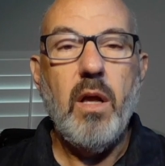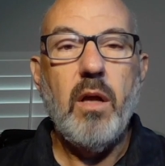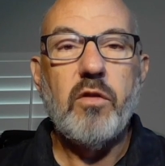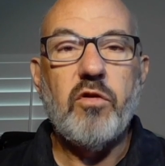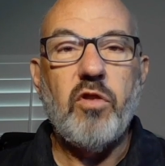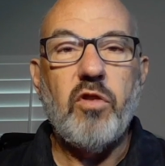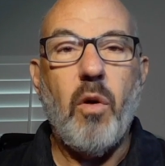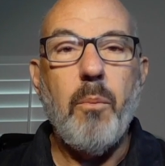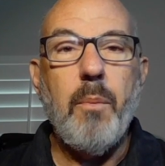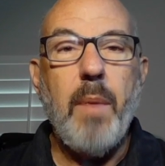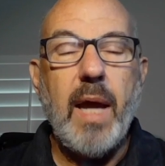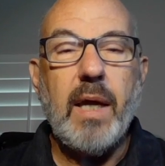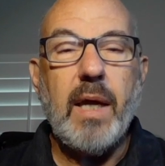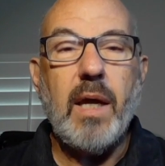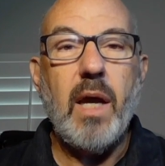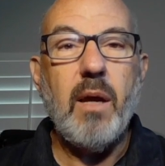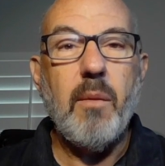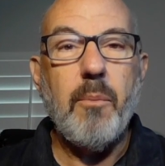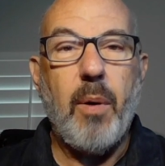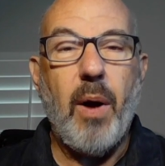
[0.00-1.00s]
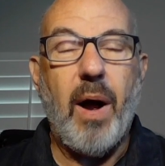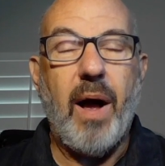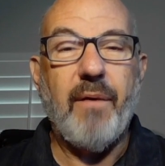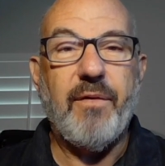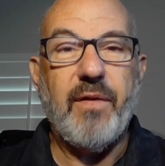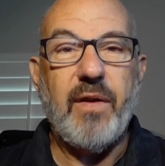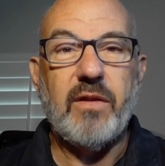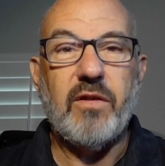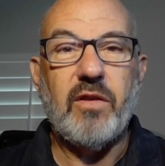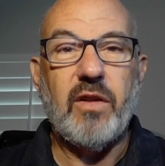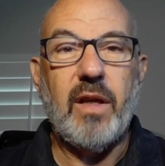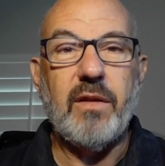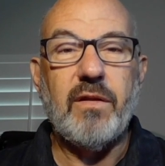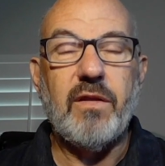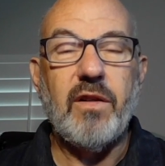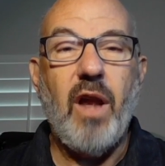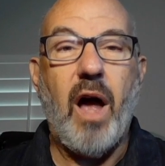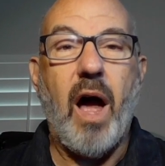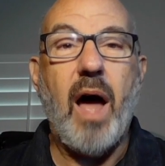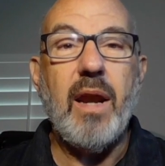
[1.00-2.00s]
So making profits
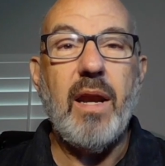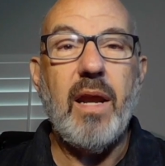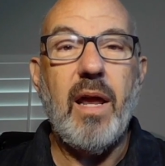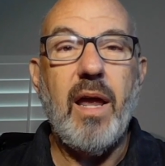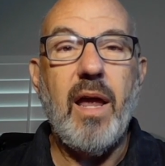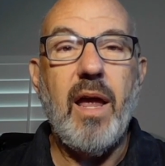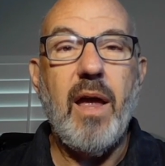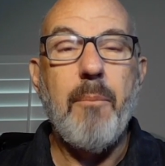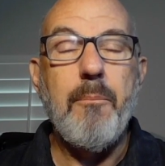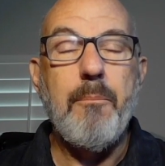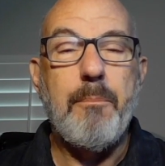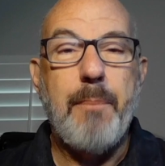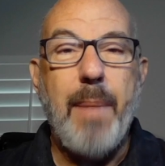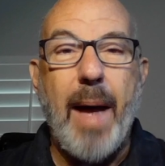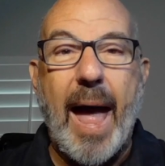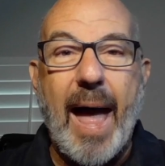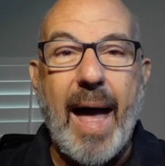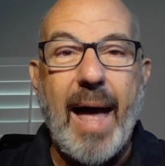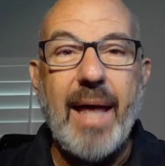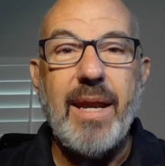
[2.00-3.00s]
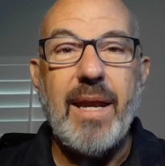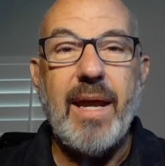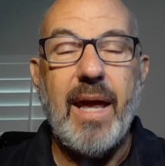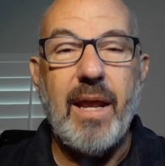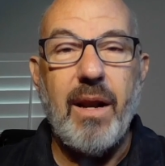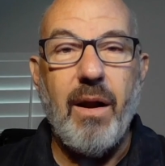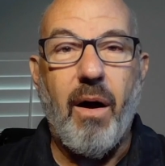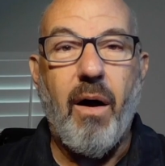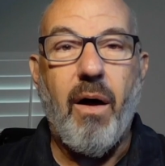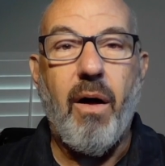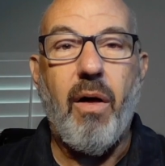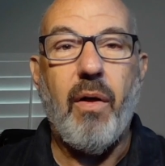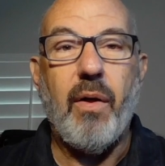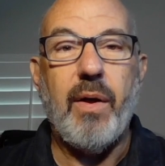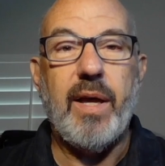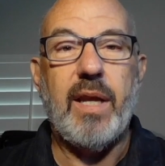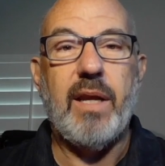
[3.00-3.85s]
is not bad at all.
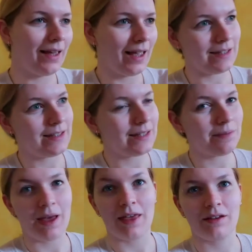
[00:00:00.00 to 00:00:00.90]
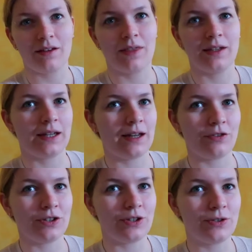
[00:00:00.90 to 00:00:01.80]
a knitting method that I
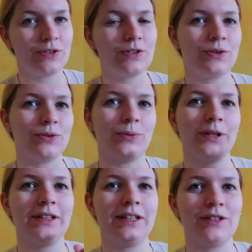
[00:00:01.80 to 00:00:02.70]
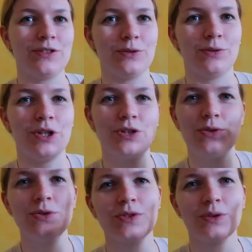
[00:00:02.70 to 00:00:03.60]
never used. You will need to
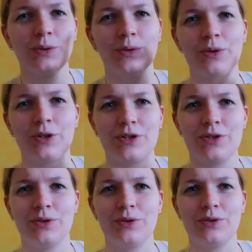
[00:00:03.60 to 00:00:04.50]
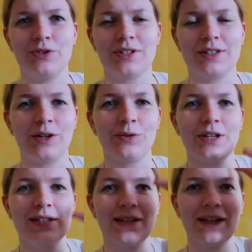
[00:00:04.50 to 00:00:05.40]
reduce or to just
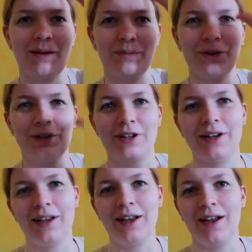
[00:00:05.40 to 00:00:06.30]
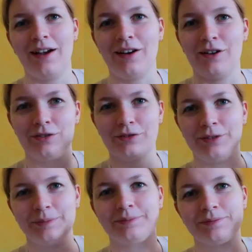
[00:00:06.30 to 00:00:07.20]
increase the number of
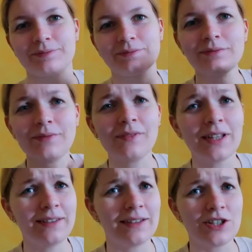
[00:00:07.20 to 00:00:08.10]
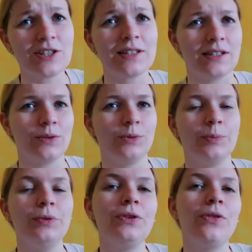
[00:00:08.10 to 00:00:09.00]
stitches that you
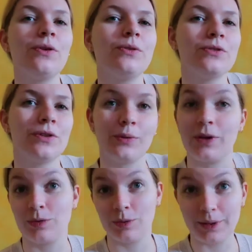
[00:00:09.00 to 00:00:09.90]
will put through, so it will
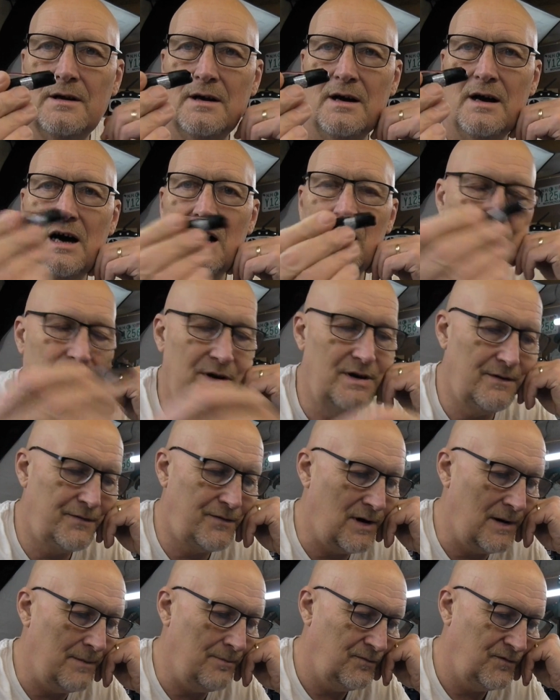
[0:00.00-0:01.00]
up in the
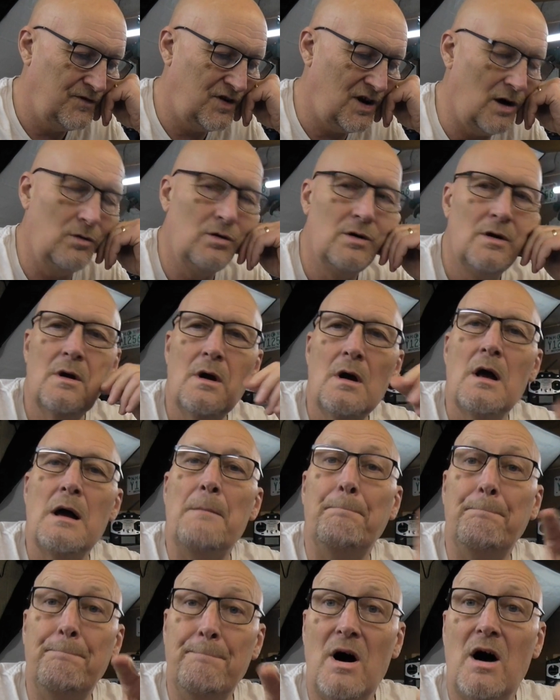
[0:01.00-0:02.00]
front. So
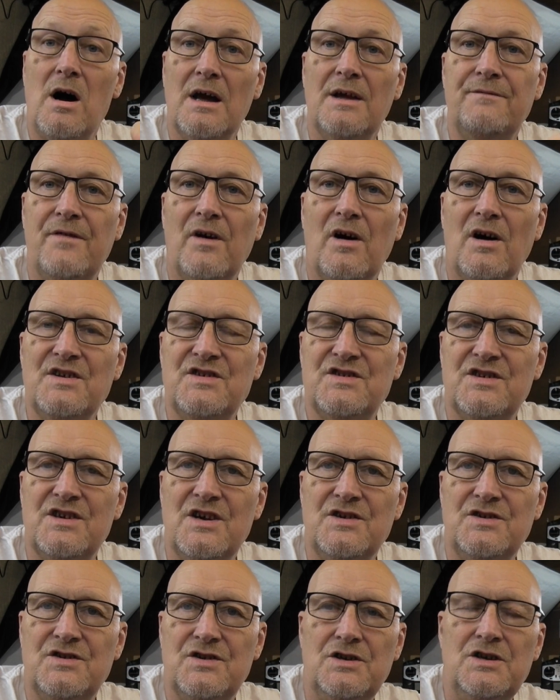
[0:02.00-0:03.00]
my advice
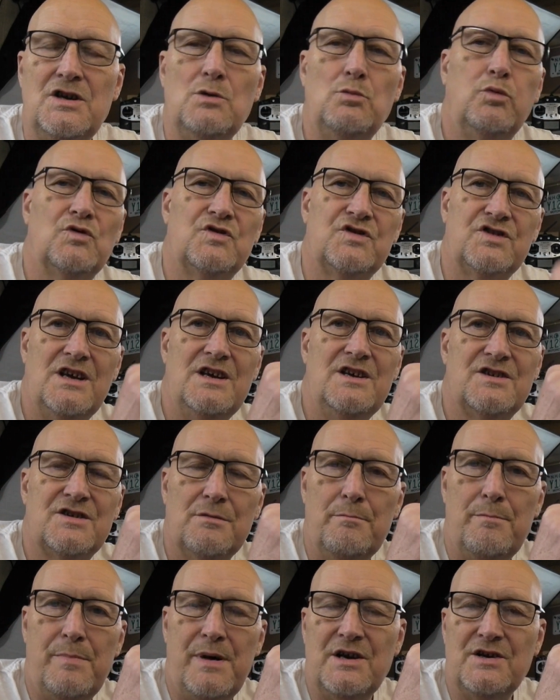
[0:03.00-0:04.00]
is, you will see
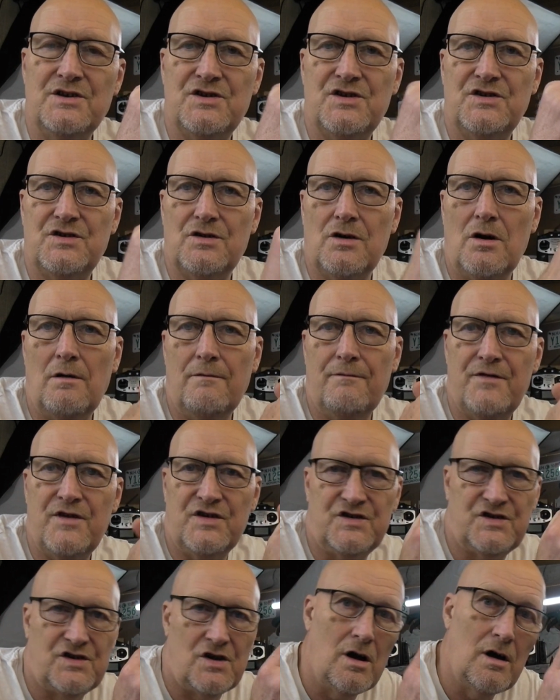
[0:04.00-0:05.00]
some pictures of the
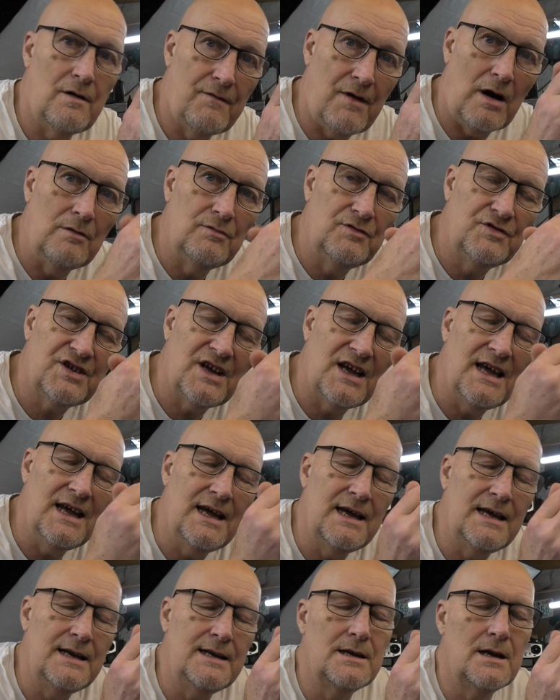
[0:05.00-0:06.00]
servos
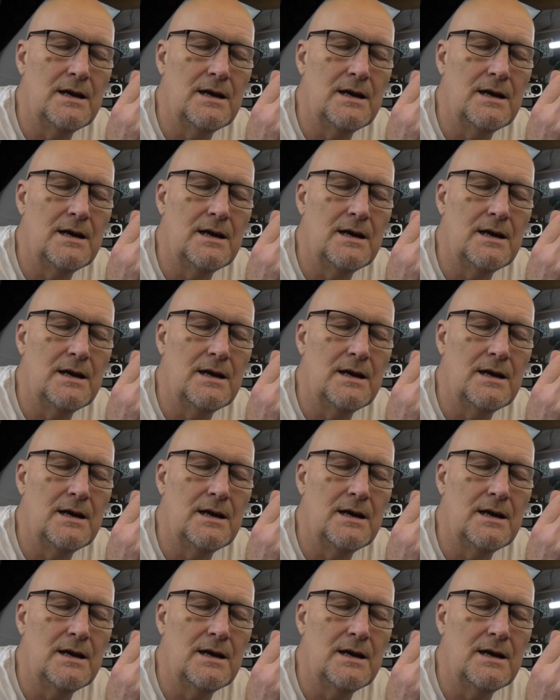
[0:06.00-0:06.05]
in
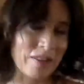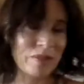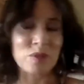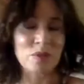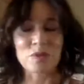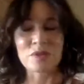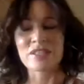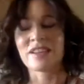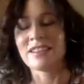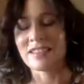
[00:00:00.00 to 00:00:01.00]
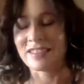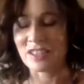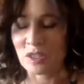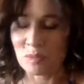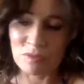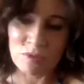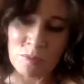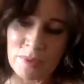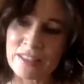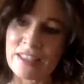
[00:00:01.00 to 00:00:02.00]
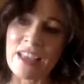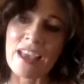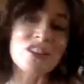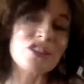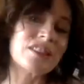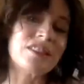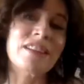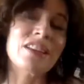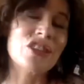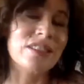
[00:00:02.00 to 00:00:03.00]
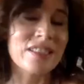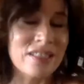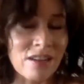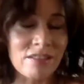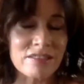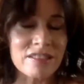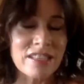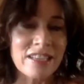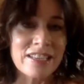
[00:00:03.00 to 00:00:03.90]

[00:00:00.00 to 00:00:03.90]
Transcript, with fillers: I was talking to a scientist just before, but the ashes are actually salts.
· · · ·
• What to do:
Copy only the lines above from the one containing "[00:00:03.60 to 00:00:04.50]" through the one containing "[00:00:00.00 to 00:00:03.90]", both included. Leave out the pictures.

• Expected answer:
[00:00:03.60 to 00:00:04.50]
[00:00:04.50 to 00:00:05.40]
reduce or to just
[00:00:05.40 to 00:00:06.30]
[00:00:06.30 to 00:00:07.20]
increase the number of
[00:00:07.20 to 00:00:08.10]
[00:00:08.10 to 00:00:09.00]
stitches that you
[00:00:09.00 to 00:00:09.90]
will put through, so it will
[0:00.00-0:01.00]
up in the
[0:01.00-0:02.00]
front. So
[0:02.00-0:03.00]
my advice
[0:03.00-0:04.00]
is, you will see
[0:04.00-0:05.00]
some pictures of the
[0:05.00-0:06.00]
servos
[0:06.00-0:06.05]
in
[00:00:00.00 to 00:00:01.00]
[00:00:01.00 to 00:00:02.00]
[00:00:02.00 to 00:00:03.00]
[00:00:03.00 to 00:00:03.90]

[00:00:00.00 to 00:00:03.90]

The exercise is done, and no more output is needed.